Work instruction:
Read through the listing, and wherever a line holds the word "Hindi", return it.
• • • •
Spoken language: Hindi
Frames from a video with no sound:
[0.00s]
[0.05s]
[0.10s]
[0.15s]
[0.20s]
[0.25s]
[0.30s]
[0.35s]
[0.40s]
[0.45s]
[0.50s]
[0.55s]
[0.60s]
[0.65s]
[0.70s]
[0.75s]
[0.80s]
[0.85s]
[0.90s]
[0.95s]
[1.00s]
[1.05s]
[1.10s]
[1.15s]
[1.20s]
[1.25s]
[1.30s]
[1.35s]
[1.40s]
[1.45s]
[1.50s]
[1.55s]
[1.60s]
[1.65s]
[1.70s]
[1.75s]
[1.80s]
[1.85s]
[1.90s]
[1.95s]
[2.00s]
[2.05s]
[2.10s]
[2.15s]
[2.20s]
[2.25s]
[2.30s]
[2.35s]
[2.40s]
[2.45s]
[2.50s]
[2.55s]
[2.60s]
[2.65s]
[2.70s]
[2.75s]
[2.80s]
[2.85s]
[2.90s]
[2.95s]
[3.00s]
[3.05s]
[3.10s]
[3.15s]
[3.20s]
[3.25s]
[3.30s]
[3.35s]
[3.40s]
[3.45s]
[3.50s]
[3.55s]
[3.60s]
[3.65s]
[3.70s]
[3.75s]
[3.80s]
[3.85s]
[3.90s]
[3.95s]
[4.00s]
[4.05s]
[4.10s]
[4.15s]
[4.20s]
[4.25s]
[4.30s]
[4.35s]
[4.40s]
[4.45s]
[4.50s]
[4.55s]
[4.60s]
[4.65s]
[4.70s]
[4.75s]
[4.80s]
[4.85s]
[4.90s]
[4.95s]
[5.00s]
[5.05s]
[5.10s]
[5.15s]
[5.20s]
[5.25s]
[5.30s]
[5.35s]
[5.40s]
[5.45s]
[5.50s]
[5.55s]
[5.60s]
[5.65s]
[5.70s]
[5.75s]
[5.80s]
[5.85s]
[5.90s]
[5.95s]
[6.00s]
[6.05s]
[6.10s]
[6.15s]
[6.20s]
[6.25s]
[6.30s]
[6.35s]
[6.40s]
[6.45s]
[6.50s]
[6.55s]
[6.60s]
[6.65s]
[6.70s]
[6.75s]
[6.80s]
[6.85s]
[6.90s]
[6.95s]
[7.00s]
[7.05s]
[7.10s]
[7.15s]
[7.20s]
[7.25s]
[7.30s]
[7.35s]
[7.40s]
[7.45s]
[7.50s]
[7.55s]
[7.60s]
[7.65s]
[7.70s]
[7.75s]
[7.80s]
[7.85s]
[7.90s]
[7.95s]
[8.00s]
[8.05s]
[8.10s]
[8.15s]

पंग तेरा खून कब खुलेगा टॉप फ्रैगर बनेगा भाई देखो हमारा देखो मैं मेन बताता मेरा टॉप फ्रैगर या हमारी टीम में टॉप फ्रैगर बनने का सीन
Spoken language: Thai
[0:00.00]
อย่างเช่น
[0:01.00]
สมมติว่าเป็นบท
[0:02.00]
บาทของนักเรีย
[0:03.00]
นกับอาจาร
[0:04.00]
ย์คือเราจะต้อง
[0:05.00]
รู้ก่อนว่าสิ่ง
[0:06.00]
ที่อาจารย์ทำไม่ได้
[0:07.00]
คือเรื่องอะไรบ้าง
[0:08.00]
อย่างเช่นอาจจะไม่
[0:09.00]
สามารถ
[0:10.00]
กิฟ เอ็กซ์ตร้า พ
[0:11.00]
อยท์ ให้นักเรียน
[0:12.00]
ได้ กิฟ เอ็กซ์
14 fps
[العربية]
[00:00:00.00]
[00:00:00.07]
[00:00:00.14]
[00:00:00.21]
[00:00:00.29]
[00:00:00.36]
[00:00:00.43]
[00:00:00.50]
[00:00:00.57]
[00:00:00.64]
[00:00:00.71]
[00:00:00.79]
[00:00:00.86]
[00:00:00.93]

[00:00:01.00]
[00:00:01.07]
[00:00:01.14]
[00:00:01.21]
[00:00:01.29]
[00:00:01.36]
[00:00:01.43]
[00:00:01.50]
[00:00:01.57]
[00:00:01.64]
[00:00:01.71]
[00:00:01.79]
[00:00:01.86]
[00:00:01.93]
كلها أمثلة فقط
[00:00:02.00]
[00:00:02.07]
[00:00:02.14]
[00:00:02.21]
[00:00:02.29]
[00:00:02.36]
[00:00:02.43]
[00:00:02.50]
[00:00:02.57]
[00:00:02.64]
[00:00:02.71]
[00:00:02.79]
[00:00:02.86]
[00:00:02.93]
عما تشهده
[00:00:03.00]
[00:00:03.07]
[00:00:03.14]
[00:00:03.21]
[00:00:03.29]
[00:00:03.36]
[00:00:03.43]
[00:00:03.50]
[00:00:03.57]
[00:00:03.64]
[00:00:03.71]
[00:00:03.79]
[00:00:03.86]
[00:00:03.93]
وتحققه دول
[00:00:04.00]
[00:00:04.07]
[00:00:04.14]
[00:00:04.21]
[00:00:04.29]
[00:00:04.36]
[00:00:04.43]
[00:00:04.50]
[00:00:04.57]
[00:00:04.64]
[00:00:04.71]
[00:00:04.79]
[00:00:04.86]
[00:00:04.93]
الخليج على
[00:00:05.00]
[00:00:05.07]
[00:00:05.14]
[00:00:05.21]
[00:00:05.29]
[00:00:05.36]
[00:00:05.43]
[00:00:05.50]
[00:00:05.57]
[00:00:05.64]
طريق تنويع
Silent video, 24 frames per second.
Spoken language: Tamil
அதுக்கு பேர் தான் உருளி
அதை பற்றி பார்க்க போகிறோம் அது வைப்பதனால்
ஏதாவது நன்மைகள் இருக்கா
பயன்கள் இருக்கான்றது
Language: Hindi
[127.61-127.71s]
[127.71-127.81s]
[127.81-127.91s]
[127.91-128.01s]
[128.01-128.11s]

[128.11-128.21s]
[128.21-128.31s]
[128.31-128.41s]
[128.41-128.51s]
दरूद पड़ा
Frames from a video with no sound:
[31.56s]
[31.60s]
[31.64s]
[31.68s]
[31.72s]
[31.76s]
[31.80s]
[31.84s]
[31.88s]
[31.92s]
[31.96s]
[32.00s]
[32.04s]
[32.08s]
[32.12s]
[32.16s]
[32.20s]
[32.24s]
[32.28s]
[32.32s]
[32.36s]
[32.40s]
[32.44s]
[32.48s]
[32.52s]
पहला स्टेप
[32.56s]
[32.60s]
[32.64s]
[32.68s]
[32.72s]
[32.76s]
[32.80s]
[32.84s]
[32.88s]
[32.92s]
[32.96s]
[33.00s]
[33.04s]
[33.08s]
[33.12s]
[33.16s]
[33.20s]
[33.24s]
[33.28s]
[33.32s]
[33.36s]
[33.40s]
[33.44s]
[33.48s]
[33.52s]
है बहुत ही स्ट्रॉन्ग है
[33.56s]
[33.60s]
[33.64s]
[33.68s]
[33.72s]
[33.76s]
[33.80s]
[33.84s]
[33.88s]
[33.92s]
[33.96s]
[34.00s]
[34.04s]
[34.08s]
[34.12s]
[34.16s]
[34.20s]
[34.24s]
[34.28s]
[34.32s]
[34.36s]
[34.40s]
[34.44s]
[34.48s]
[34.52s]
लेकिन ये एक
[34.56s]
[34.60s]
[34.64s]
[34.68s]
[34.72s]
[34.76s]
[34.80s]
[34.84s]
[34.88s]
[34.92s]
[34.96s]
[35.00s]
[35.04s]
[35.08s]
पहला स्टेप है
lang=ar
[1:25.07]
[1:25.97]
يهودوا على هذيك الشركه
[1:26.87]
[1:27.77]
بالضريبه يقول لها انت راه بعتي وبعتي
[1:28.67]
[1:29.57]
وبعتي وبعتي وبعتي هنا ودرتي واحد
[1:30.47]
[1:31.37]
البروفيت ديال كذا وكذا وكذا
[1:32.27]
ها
• • • •
Completed task:
Spoken language: Hindi
Language: Hindi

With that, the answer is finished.